Comment ne pas parler également de la vertu d’espérance de Jérôme Lejeune ! Particulièrement éclairante sur son envolée spirituelle. Dans le contraste entre sa faiblesse d’origine, qu’il avoue dans son Journal personnel à l’aube de sa vie d’adulte, et la manifestation éclatante de cette vertu d’espérance à l’âge adulte nous mesurons l’action de la grâce. L’espérance de Jérôme mérite aussi une attention particulière en sa double qualité de médecin et de chercheur. Il s’agit pour le scientifique chrétien de ne pas substituer l’espérance scientifique à l’espérance biblique, de ne pas chercher le salut de l’homme dans la science, mais bien en Dieu. C’est aussi le lieu de l’humilité nécessaire au savant pour reconnaître les limites de sa science et ne pas servir des desseins contraires au projet de Dieu. L’humilité du savant que Jérôme appelle de ses vœux dans de nombreuses conférences : « La seule dignité des scientifiques, c’est d’avoir l’audace de dire : Ça, vraiment, je ne sais pas, je ne suis pas compétent. […] Les scientifiques ne sont absolument pas faits pour poser des barrières.
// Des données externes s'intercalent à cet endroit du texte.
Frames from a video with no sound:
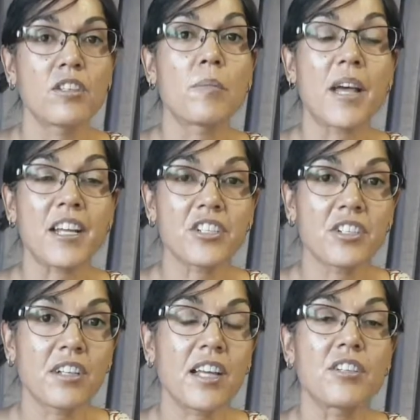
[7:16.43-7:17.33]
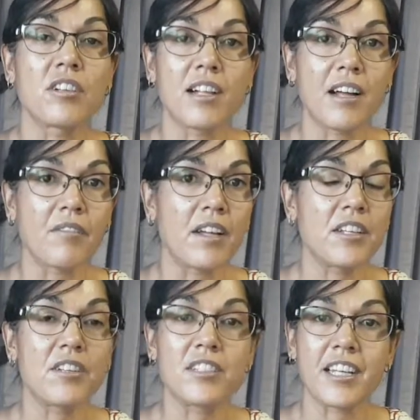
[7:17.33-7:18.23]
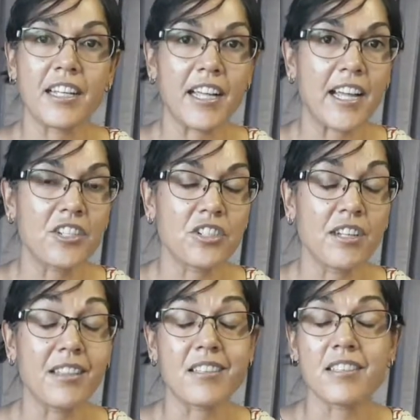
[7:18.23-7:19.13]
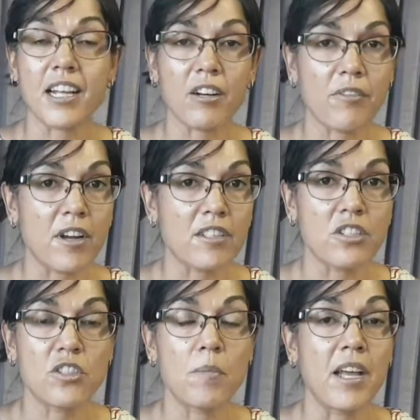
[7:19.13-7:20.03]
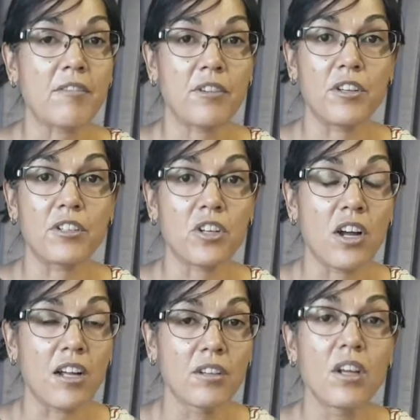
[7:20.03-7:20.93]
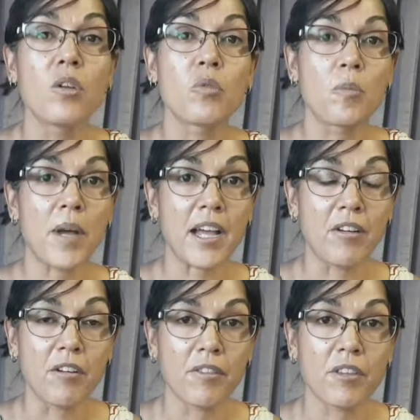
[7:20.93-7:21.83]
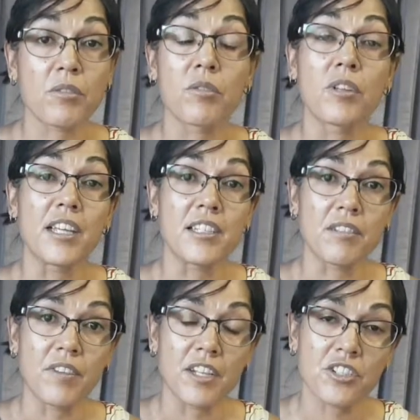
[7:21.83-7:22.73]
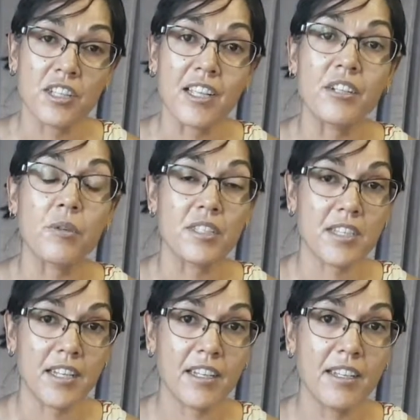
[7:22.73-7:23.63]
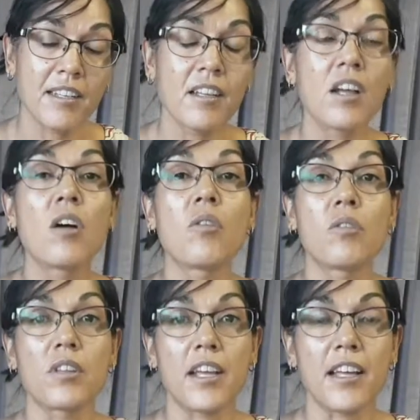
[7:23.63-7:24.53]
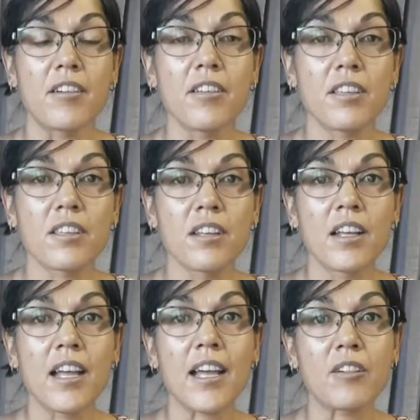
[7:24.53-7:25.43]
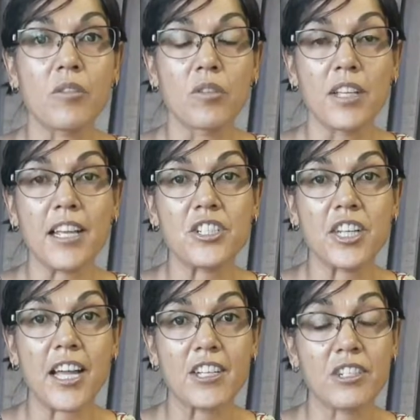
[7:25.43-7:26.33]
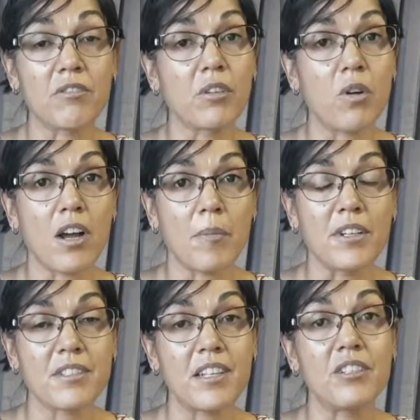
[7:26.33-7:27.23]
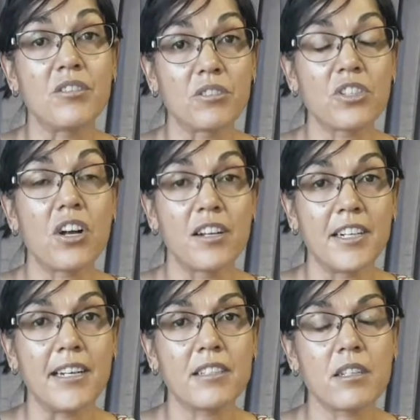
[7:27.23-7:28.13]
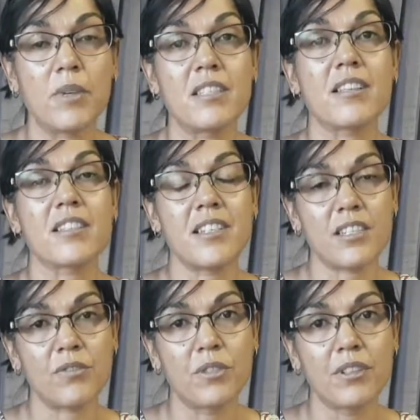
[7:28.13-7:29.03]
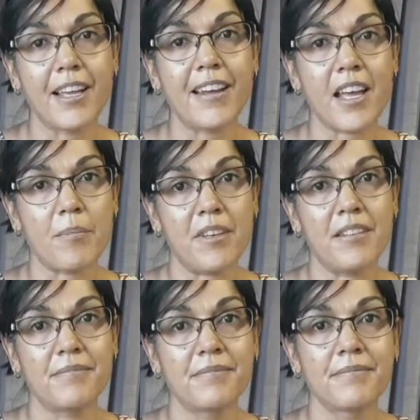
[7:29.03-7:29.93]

Your passion and your love and your dedication and the sacrifices you make for your child will pay off through all the intervention that you are seeking, all the health and all the education requirements that your child needs to be successful and happy.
Ce qui nous dit ce qui est bien ou mal, ce n’est pas la science, c’est la morale. Et si la science ne se soumet pas à la morale, la science devient folle. »
C’est ce chemin qui a conduit Jérôme Lejeune des fragilités de la jeunesse à la liberté des enfants de Dieu que j’ai tenté de décrire dans ce nouvel ouvrage. Ce portrait spirituel, plus intime que la biographie (1) publiée en 2019, montre comment la dynamique des vertus l’a conduit au plein accomplissement de lui-même. On y voit que la sainteté n’est pas un rêve spirituel abstrait, incompatible avec les réalités terrestres, mais une invitation à l’excellence, avec notre génie propre. Au contact du vénérable Jérôme Lejeune, on découvre combien l’exercice patient, fidèle, héroïque des vertus, trésor trop ignoré, est le chemin de la plénitude. Un appel à le suivre, sans peur.

Aude Dugast

Aude Dugast, postulatrice de la cause de canonisation de Jérôme Lejeune, vient de publier Jérôme Lejeune. Portrait spirituel au fil des vertus, Salvator, 2021, 226 pages, 18,80 €.
(1) Aude Dugast, Jérôme Lejeune, la liberté du savant, Artège, 2019, 480 pages, 22 €.